The sharp noise echoing through the alley pulled me back to reality. I was still far away, but just seeing the door, lonely at the end of the corridor, lit only by a broken LED strip that occasionally sparked, gave me goosebumps. The rain had started, and I was still there, hesitant. I took my backpack off my shoulders, my hands soaked and trembling with cold, struggling to free the umbrella. Again, I heard the same sound; it was a drip from a leak in the building next door. The rusty sheet formed a sort of slide that dropped those small, pointed, cold drops into the empty metal of the trash can.

PLINK!

PLINK!

PLINK!

A little over a week ago, I was finishing my shift; an ordinary day, somewhat tiring, but nothing notable in a hospital setting. Just as I was about to grab my backpack and leave, I felt a hand on my shoulder.

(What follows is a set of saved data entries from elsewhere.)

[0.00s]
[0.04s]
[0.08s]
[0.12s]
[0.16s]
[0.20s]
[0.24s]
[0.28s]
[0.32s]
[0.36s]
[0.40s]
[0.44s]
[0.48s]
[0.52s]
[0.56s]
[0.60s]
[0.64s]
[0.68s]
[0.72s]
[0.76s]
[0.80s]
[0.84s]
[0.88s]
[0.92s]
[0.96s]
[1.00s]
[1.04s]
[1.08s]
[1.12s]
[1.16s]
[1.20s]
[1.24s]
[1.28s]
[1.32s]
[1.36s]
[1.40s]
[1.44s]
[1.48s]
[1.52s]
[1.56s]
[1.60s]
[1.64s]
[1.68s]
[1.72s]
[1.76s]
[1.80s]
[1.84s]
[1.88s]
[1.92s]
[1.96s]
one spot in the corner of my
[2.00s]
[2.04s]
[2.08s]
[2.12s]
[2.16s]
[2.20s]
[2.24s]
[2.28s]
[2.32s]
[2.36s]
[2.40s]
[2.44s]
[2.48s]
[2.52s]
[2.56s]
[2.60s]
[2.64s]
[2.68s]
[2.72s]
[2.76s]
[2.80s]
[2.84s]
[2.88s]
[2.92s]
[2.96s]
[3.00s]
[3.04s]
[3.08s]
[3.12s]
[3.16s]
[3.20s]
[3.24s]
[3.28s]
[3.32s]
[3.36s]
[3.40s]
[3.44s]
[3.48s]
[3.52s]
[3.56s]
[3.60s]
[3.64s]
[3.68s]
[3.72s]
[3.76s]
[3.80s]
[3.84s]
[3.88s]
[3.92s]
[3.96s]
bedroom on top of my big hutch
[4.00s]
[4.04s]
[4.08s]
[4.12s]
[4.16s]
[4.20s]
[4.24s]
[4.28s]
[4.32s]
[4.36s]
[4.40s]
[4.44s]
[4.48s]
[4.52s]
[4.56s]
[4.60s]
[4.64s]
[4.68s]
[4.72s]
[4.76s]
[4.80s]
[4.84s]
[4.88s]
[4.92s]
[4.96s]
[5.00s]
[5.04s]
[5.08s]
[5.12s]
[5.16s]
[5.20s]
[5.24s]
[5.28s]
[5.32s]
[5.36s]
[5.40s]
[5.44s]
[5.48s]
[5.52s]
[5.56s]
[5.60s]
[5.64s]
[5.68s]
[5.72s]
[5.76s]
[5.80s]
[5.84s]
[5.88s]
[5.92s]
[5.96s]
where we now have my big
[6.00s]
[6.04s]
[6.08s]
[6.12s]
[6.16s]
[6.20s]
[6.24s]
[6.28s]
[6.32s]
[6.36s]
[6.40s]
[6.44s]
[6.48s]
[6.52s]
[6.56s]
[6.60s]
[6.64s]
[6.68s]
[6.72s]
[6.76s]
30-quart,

"Diana, we need to talk." It was my boss, damn it.

We didn't get along much; I usually chose the early morning shifts... or, as everyone here calls it, "the fucked-up shift." It's only for those who need urgent money and are willing to sacrifice their sleep and mental health for a mere fifteen dollars an hour.

My boss had his face fixed on me; his wart moved as his mouth did; it was hypnotic, to be honest. He pulled a sheet from a large, faded folder and started signing it; then he bent down to reach a drawer and pulled out a checkbook, signing the check again.

"I'm very sorry, but we have more staff than needed. You're fired; here is your severance. I wish you the best."

I didn't know what to say, just nodded and headed to my car. I threw my backpack on the back seat; the metal handle of the umbrella clanged against the car door. I hit my head on the steering wheel and sobbed, my fingers digging into my scalp.

What am I going to do?

My sister... she, she wasn't well.

Since childhood, she had been severely ill, sick with something complex that weakens her every day.

I can count on my fingers the times I saw my sister full of life. We spent years with the hospital as our second home, and when she turned twelve, she had to be hospitalized indefinitely.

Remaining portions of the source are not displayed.